→ **BRIEF**
Transcribe, with complete accuracy, all of the entries below except for the pictures.

[[ RECORDS SHOWN open ]]

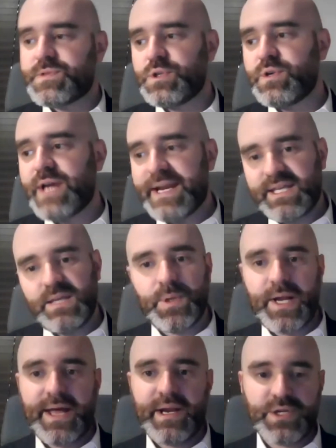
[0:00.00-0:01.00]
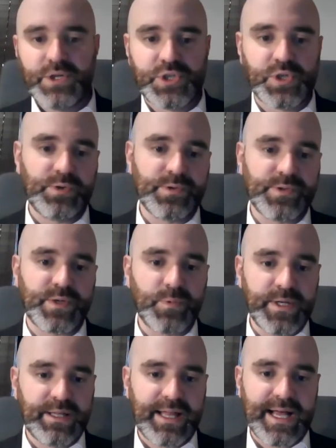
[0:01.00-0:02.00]
So you got to keep your head on your shoulders and
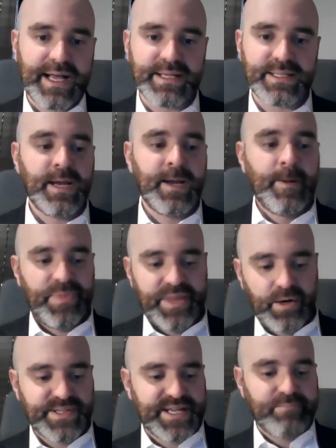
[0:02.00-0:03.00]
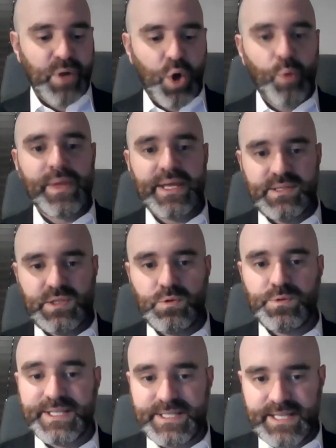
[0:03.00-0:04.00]
realize there is a moment to
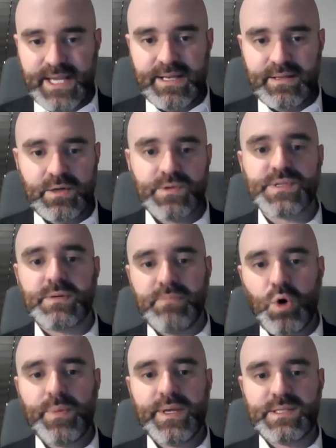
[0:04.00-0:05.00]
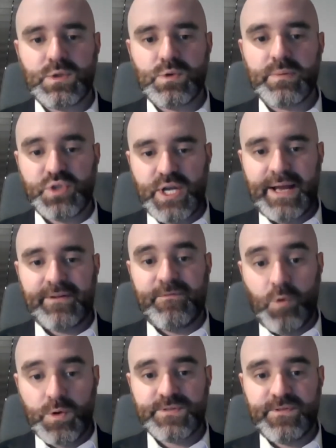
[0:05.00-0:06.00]
dissent. There is a moment to object
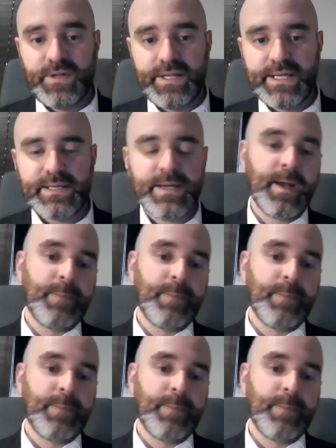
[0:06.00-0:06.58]
forcefully.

[[ RECORDS SHOWN closed ]]

→ **RESULT**
[0:00.00-0:01.00]
[0:01.00-0:02.00]
So you got to keep your head on your shoulders and
[0:02.00-0:03.00]
[0:03.00-0:04.00]
realize there is a moment to
[0:04.00-0:05.00]
[0:05.00-0:06.00]
dissent. There is a moment to object
[0:06.00-0:06.58]
forcefully.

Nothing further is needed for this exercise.